▶ PROBLEM DETAILS: Print exactly, and only, the lines from the one containing "[0:04.00-0:05.00]" through the last line of the records below, both included; leave out the pictures.

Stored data
....
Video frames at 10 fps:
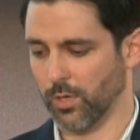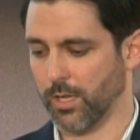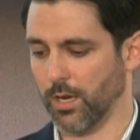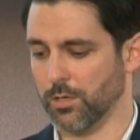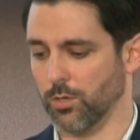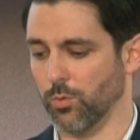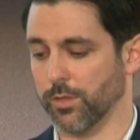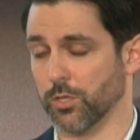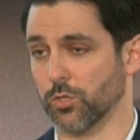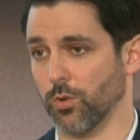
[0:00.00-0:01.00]
can I do with
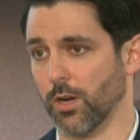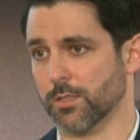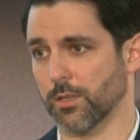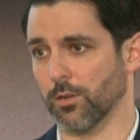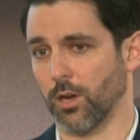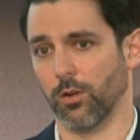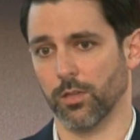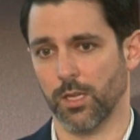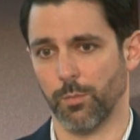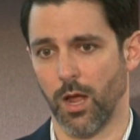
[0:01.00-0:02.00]
the trucks that are
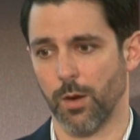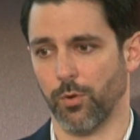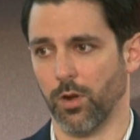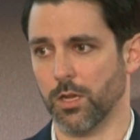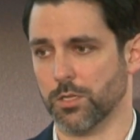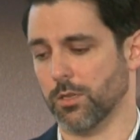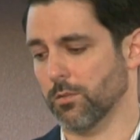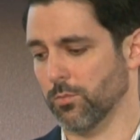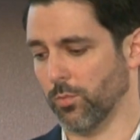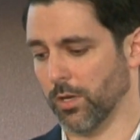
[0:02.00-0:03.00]
currently in my
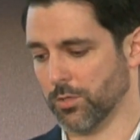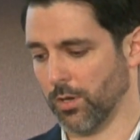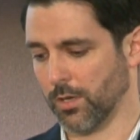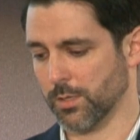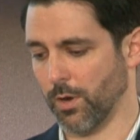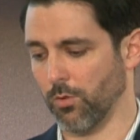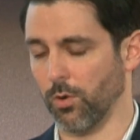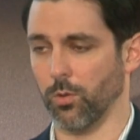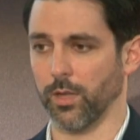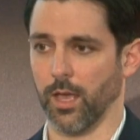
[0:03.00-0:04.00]
operation? What trucks am I
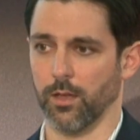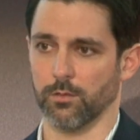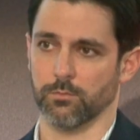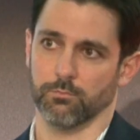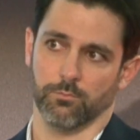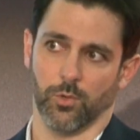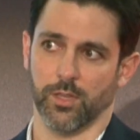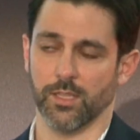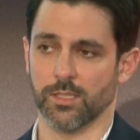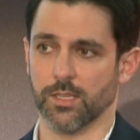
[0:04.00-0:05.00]
rolling out
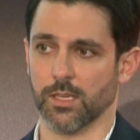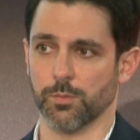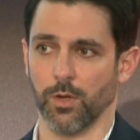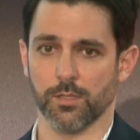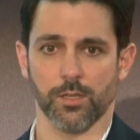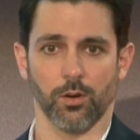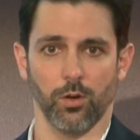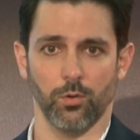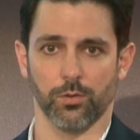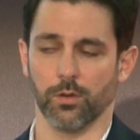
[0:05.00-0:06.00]
within 6 months that are
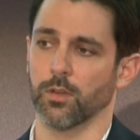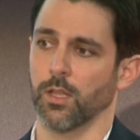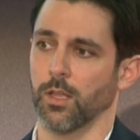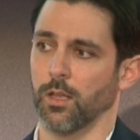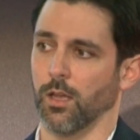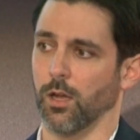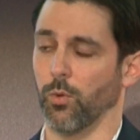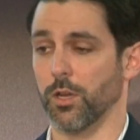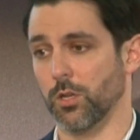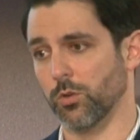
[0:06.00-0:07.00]
older?
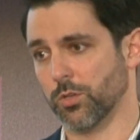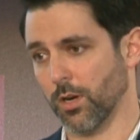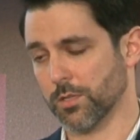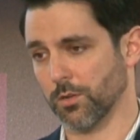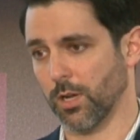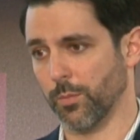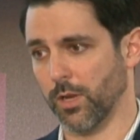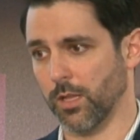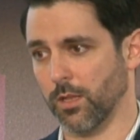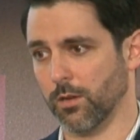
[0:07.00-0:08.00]
What new trucks are
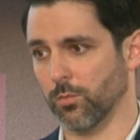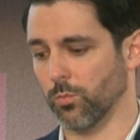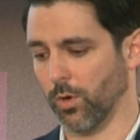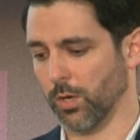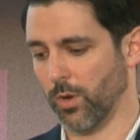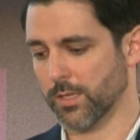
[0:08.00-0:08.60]
coming in? Where do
....
▶ YOUR SOLUTION:
[0:04.00-0:05.00]
rolling out
[0:05.00-0:06.00]
within 6 months that are
[0:06.00-0:07.00]
older?
[0:07.00-0:08.00]
What new trucks are
[0:08.00-0:08.60]
coming in? Where do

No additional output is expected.